A Model Penal Code for the 21st Century

Charging decisions, which we wrote about last week, matter for many reasons. They drive plea bargains, and they affect sentencing. You file a felony, for example, so that the guy will plead to a misdemeanor without giving you much trouble. It happens all the time.

Bad charging decisions, though, don’t just cause wrongful convictions or unjust sentences.

They cause other consequences that continue to torment you after you’ve served your sentence. Your actual sentence may include your jail or prison time, the fines you must pay, or the terms of probation you must follow. You did the crime so you should do the time and pay the fine, right? Okay, but then even after you do, you still may not be able to cast a vote, land a job, rent a home, hold a license, or get a loan. These are the so-called collateral consequences of a conviction.

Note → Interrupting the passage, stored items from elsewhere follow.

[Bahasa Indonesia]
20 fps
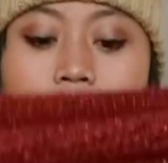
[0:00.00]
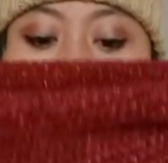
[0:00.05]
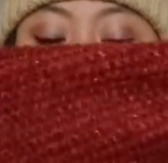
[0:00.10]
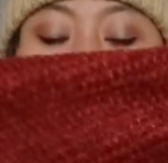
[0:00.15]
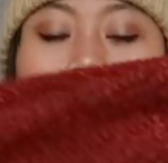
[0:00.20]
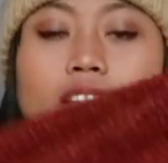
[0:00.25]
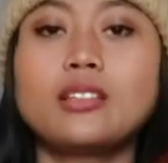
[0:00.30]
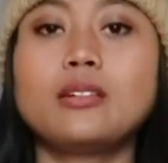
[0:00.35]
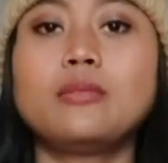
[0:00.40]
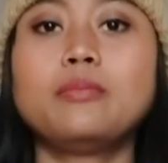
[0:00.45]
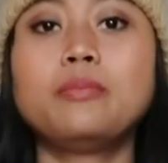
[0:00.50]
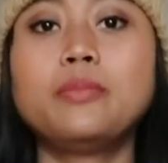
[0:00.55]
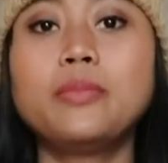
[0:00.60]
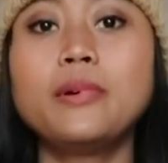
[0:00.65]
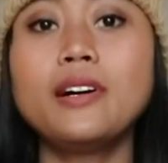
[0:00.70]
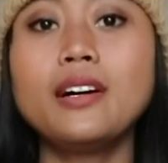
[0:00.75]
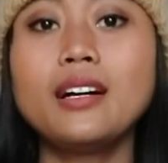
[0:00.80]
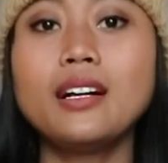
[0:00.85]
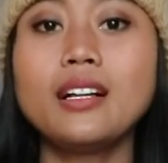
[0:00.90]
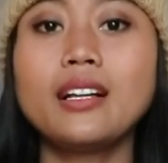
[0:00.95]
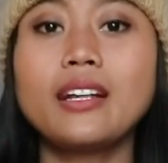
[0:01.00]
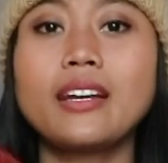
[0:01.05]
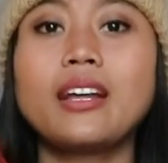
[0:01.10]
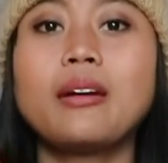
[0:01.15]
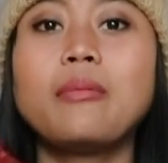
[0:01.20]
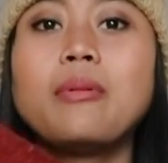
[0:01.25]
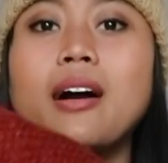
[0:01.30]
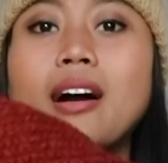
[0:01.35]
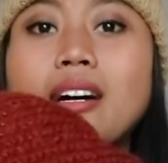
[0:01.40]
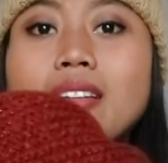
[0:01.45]
ini tebel
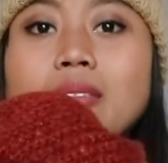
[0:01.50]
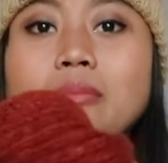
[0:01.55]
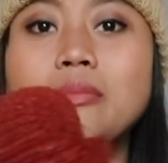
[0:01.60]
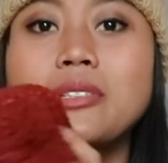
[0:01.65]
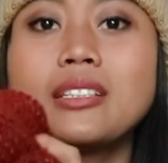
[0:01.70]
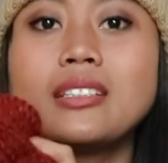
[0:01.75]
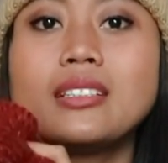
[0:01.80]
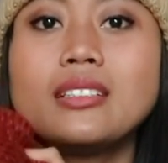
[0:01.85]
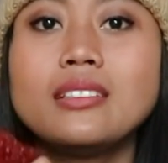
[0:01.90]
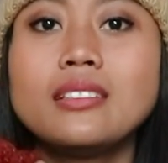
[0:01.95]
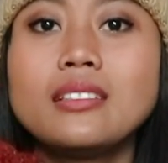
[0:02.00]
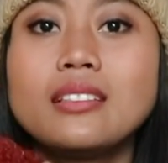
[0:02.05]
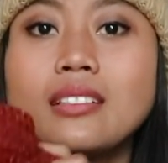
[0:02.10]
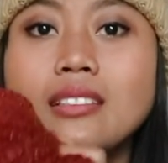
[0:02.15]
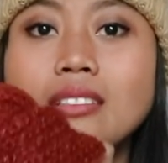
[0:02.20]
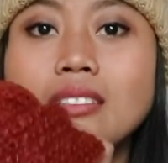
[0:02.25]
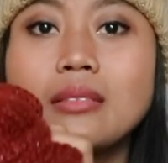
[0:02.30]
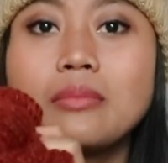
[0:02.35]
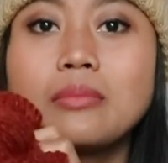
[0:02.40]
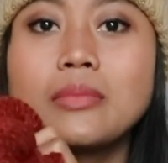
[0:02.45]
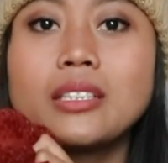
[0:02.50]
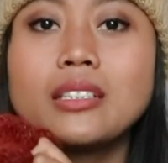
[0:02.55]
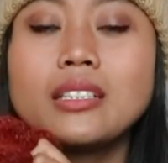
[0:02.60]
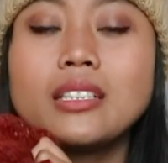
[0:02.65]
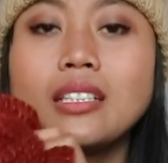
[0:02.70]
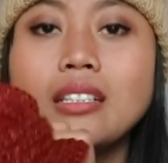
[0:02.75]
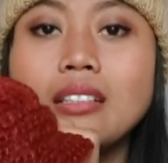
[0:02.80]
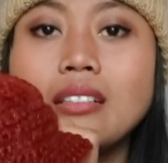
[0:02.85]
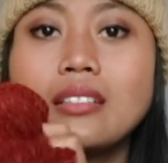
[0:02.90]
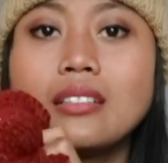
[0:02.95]
enak banget teman teman
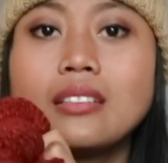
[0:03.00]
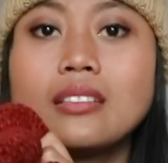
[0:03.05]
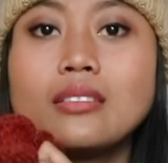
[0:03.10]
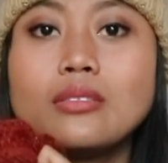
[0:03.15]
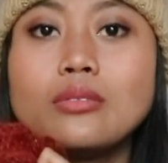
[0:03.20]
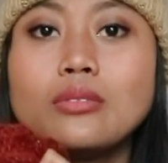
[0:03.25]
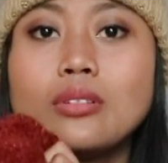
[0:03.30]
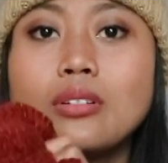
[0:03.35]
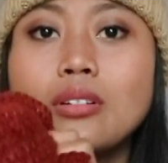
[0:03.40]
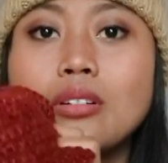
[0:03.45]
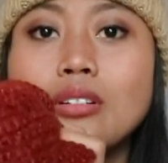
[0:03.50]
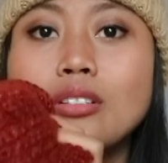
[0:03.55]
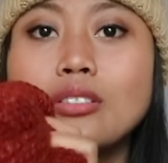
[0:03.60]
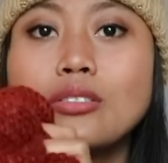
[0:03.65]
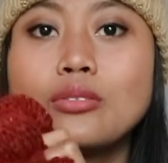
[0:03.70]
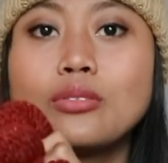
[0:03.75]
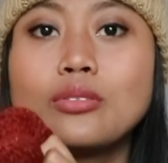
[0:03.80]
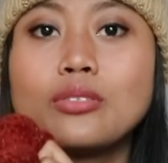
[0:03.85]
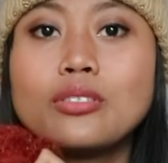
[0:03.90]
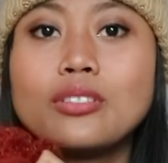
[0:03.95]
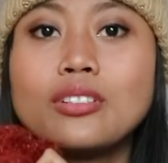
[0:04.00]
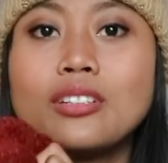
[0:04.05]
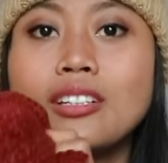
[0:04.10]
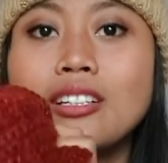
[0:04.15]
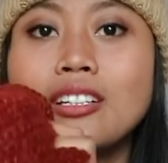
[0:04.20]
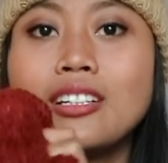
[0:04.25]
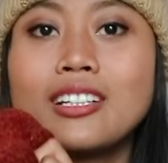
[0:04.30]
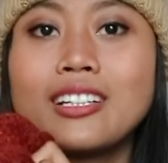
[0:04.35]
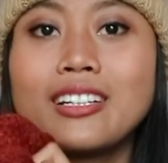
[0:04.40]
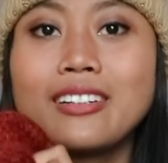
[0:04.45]
nih aduh tuh
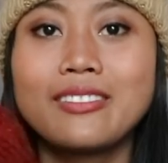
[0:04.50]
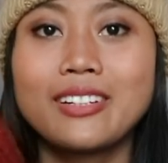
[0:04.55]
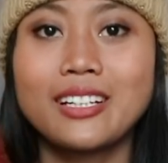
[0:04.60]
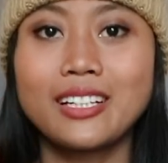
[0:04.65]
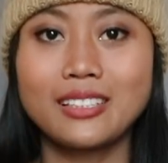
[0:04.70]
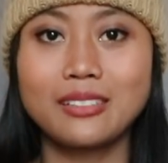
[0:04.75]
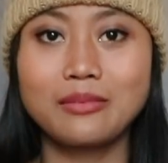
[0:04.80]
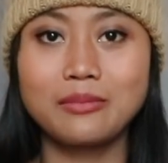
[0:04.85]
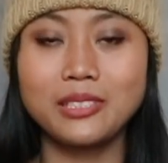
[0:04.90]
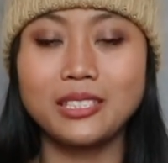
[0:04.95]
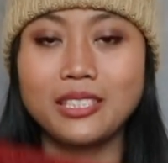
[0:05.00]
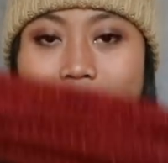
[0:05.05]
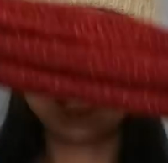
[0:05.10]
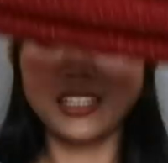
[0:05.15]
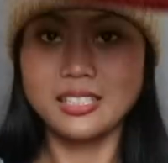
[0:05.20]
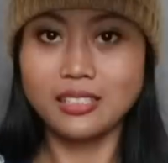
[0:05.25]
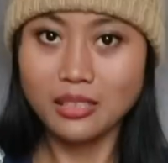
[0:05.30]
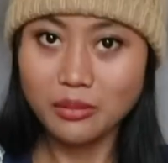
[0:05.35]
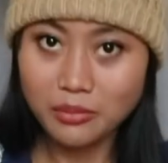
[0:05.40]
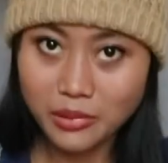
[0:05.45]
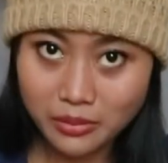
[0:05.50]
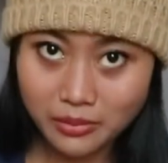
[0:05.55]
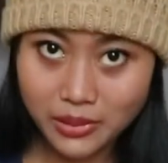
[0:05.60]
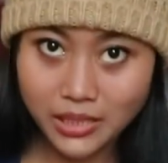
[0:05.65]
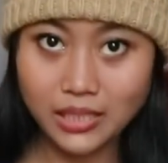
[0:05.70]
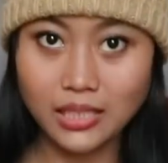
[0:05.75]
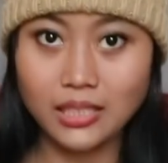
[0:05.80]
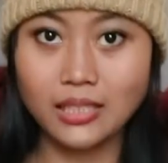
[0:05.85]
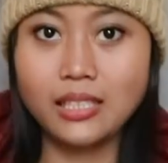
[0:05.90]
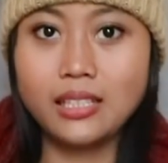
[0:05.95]
gimana tebelnya kan tebel
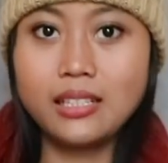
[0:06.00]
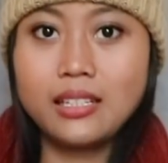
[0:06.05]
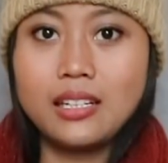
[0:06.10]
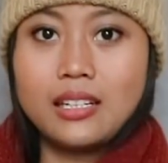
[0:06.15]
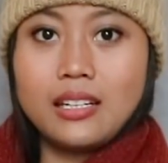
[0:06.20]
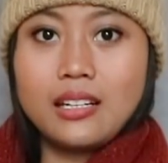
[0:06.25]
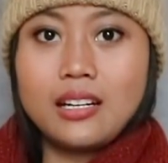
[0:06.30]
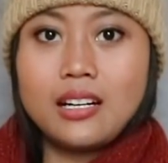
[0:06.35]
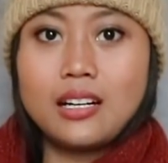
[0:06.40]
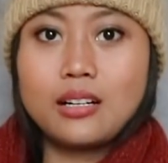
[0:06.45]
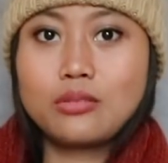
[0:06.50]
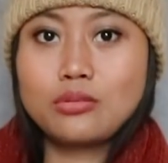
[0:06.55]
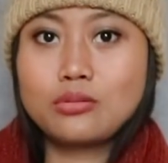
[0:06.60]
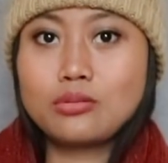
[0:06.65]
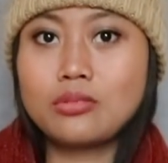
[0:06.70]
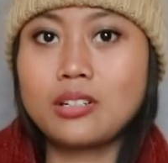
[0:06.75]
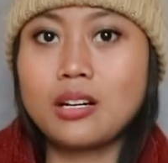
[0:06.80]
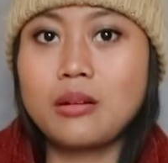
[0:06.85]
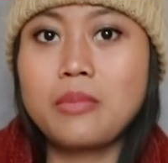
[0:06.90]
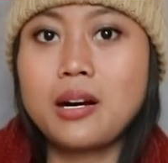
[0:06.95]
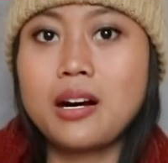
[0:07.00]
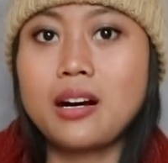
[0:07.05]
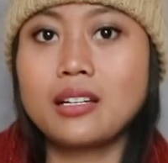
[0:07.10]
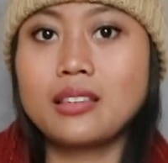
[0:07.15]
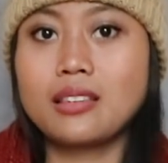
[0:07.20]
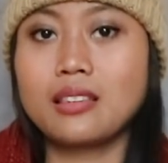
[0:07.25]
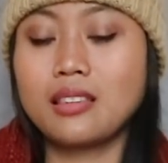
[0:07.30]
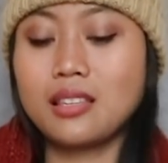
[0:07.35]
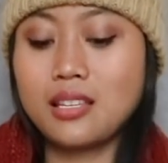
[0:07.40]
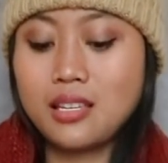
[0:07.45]
banget ini aku suka
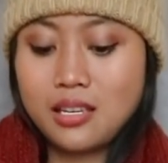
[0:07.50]
banget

But the future may be brighter.

Last week, the American Law Institute approved major changes to the Model Penal Code to address these consequences. The ALI is the leading scholarly body that aims to clarify, modernize, and otherwise improve American law. The Model Penal Code is its seminal work in the area of criminal law. It doesn’t have the force of law by itself, but it’s influential. Most states have used it in passing their own laws, and courts cite to it often.

The new provisions would require you to prove, by clear and convincing evidence, that a collateral consequence of your conviction imposes a heavy burden on your ability to rejoin society and that public safety doesn’t need you to suffer it.

If you do that then a court could relieve you from that burden. A court could even issue a certificate of rehabilitation that shields employers, landlords, or others who give you a second chance from civil liability.

Already, state legislatures have been proposing and passing laws to give people a fair shake to prove themselves before dismissing them based on the past.

Hopefully, that momentum keeps building. We should consider what it means to have a record, anyway, when most people either have one, know someone close to them who does, or would have one but for the grace of God. And we should consider how we judge people altogether in a world in which our every action can leave a permanent trace.

The twenty-first century may demand it.